Ad.c. Syarat hal tertentu;
Ketentuan untuk hal tertentu ini menyangkut objek hukum atau mengenai benda dalam suatu perjanjian antara para subjek hukum, apakah menyangkut
benda berwujud, tidak berwujud, benda bergerak, atau benda tidak bergerak. Dalam Pasal 1332 sampai Pasal 1334 KUH Perdata dijabarkan mengenai keharusan adanya suatu objek dalam perjanjian, hal ini adalah konsekuensi logis dari perjanjian tertulis itu sendiri. Tanpa adanya suatu objek, yang merupakan tujuan dari para pihak, yang berisikan hak dan kewajiban dari salah satu atau para pihak dalam perjanjian, maka perjanjian itu sendiri absurb adanya.36
Ad.d. Syarat sebab yang halal.
Isitilah kata halal bukanlah lawan kata haram dalam hukum Islam, tetapi yang dimaksud sebab yang halal adalah bahwa isi perjanjian tersebut tidak bertentangan dengan perundang-undangan, hal tersebut dikuatkan dari pernyataan sebagaimana dinyatakan dalam Pasal 1335 sampai dengan Pasal 1337 KUH Perdata yang mengatur mengenai kewajiban adanya suatu kausa yang halal dalam setiap perjanjian yang dibuat oleh para pihak.
Pasal 1337 KUH Perdata memberikan perumusan secara negatif, dengan dinyatakan bahwa suatu kausa dianggap secara terlarang, jika kausa tersebut dilarang oleh undang-undang, kesusilaan, maupun ketertiban umum yang berlaku dalam masyarakat dari waktu ke waktu.

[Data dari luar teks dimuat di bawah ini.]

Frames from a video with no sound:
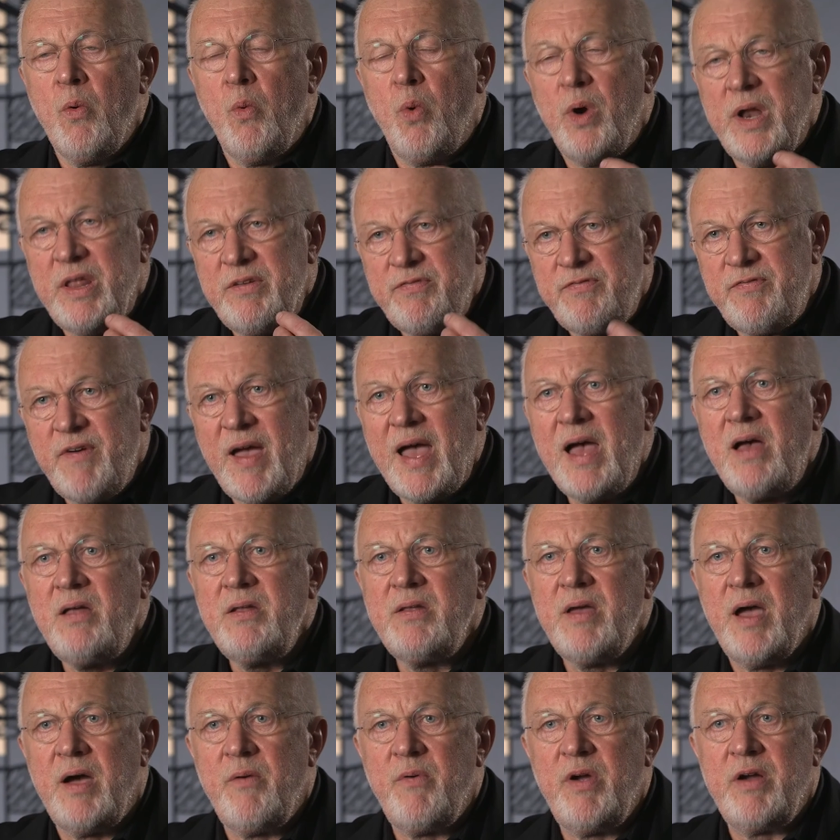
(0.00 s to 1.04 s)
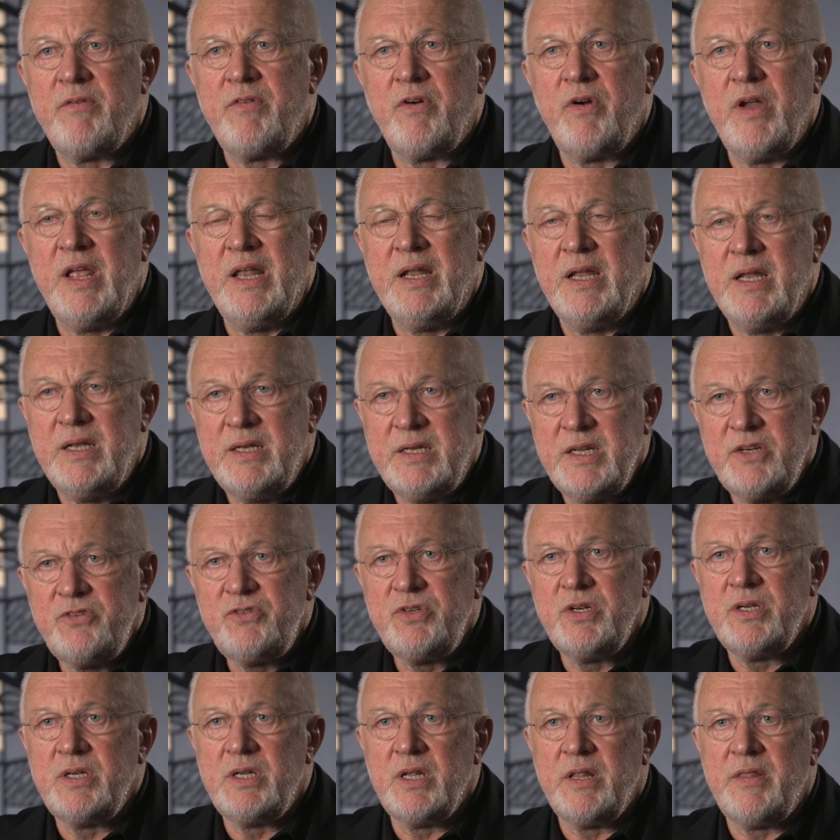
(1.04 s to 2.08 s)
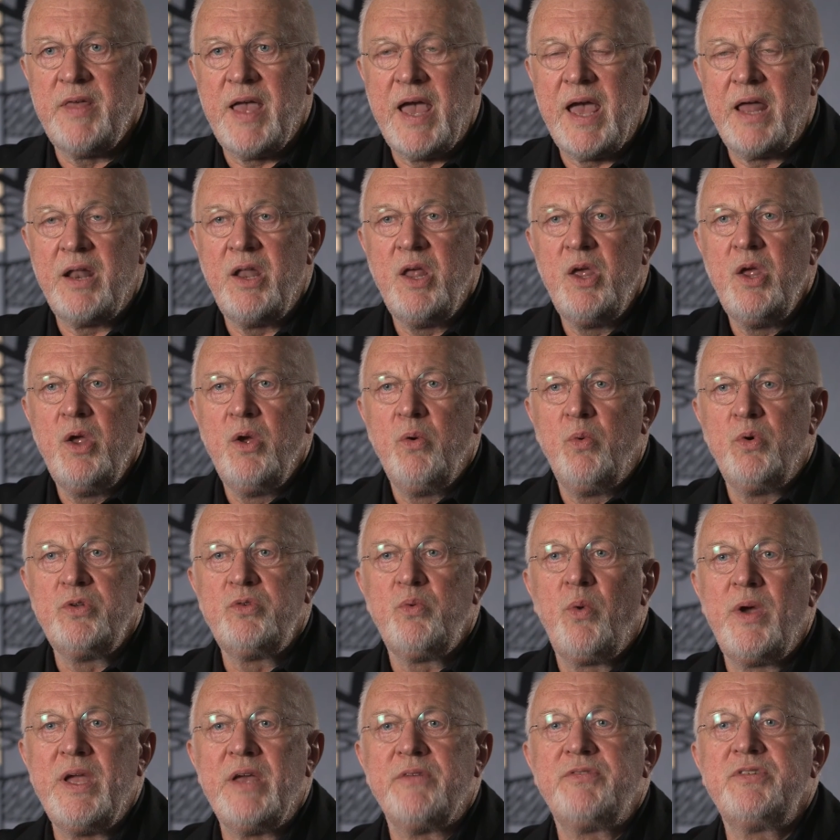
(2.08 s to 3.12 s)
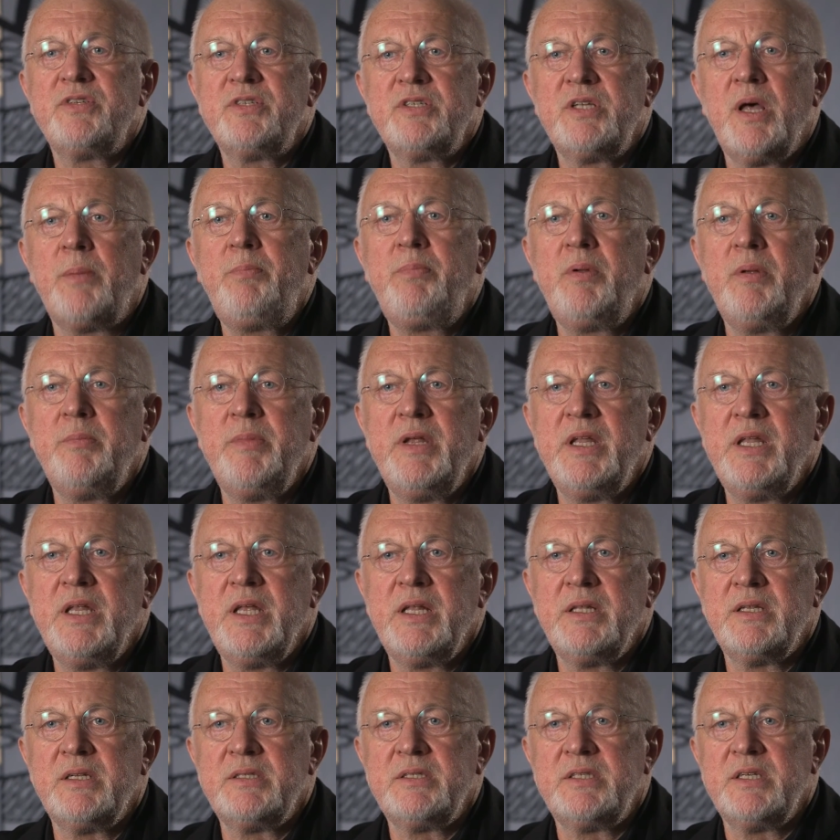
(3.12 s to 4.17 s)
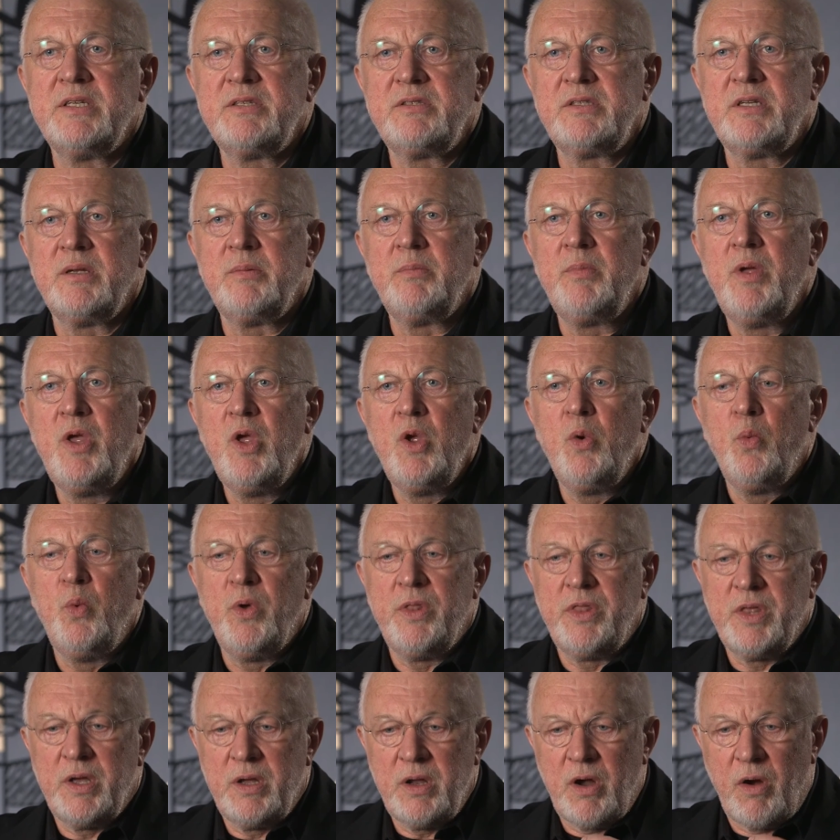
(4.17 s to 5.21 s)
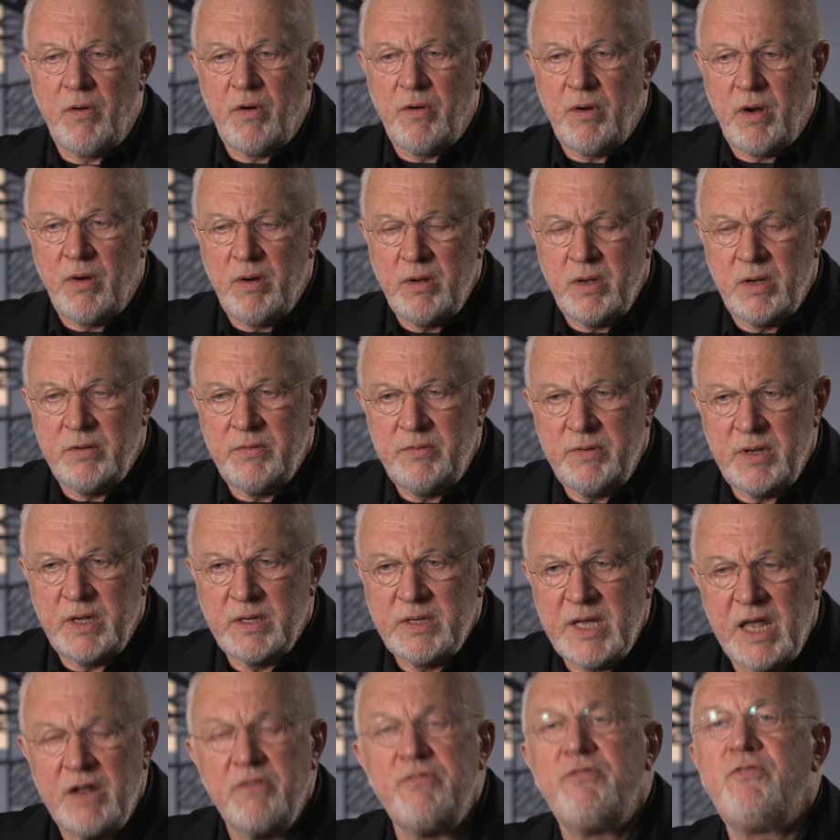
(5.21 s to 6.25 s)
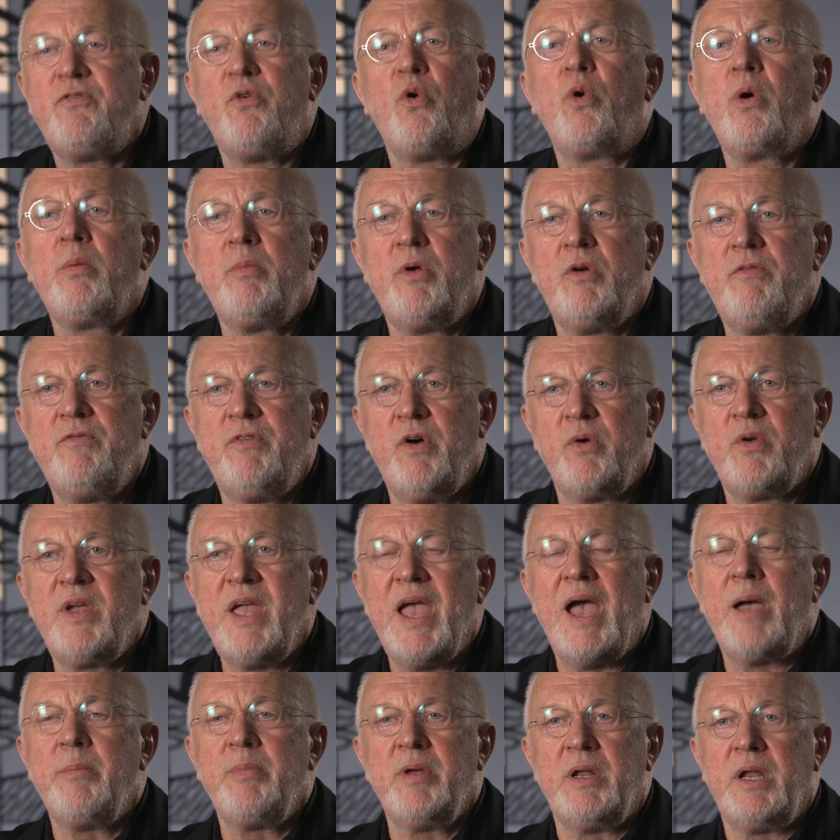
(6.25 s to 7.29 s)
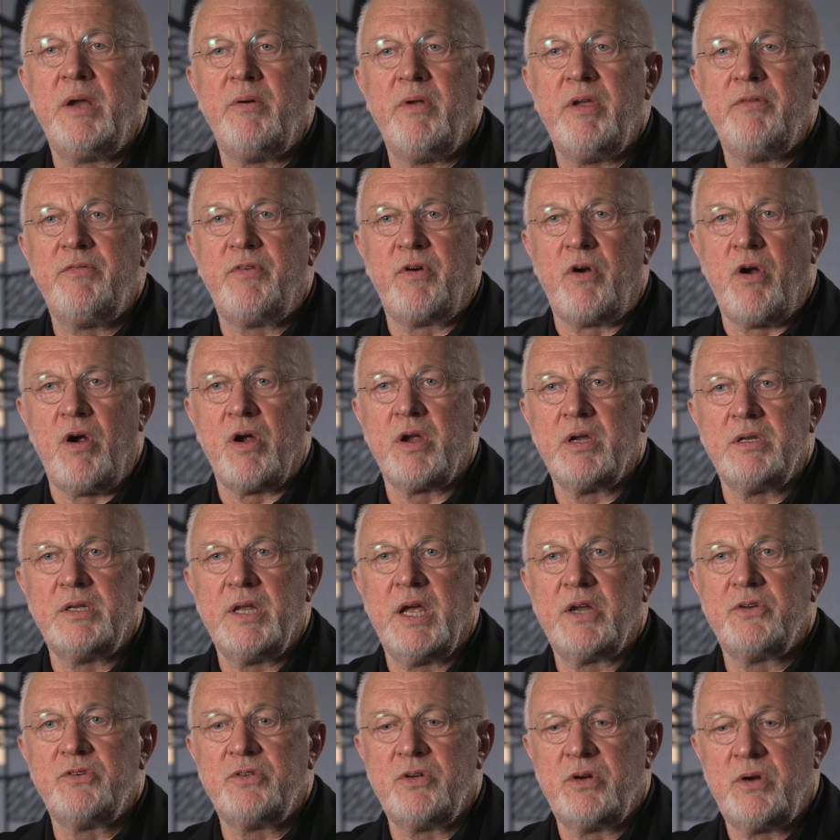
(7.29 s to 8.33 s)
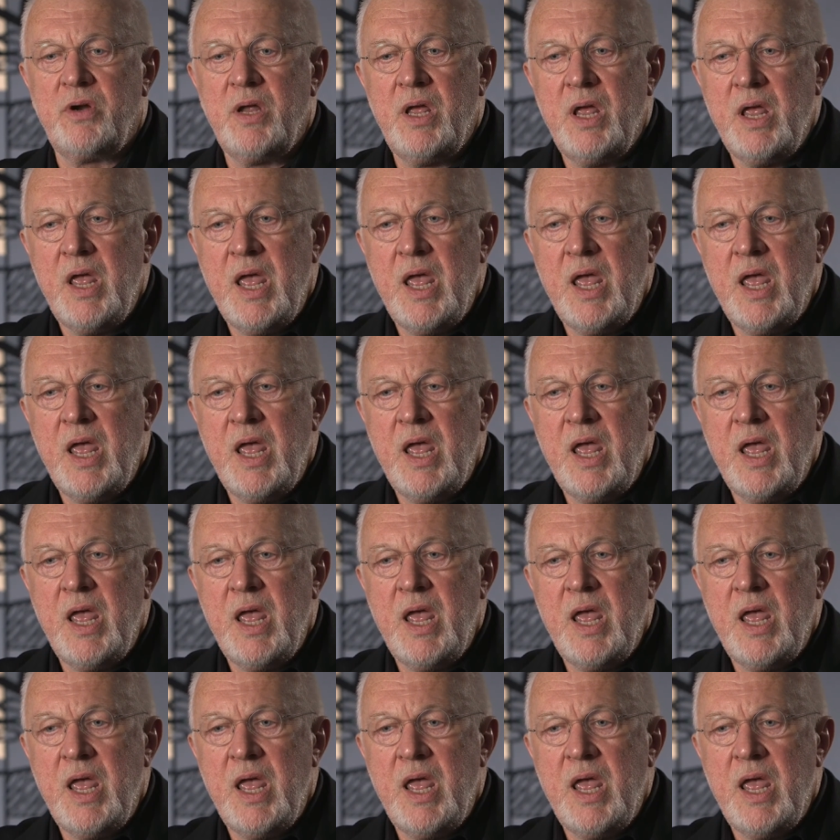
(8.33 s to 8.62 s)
What he found, however, in addition to that, was a way of supplementing the system with a kind of formal vocabulary for architecture.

Menurut Yurisprudensi yang ditafsirkan dengan kausa adalah isi atau maksud dari perjanjian. Hakim yang dapat menguji apakah tujuan dari perjanjian itu dapat dilaksanakan dan apakah isi perjanjian tidak bertentangan dengan undang-undang, ketertiban umum dan kesusilaan.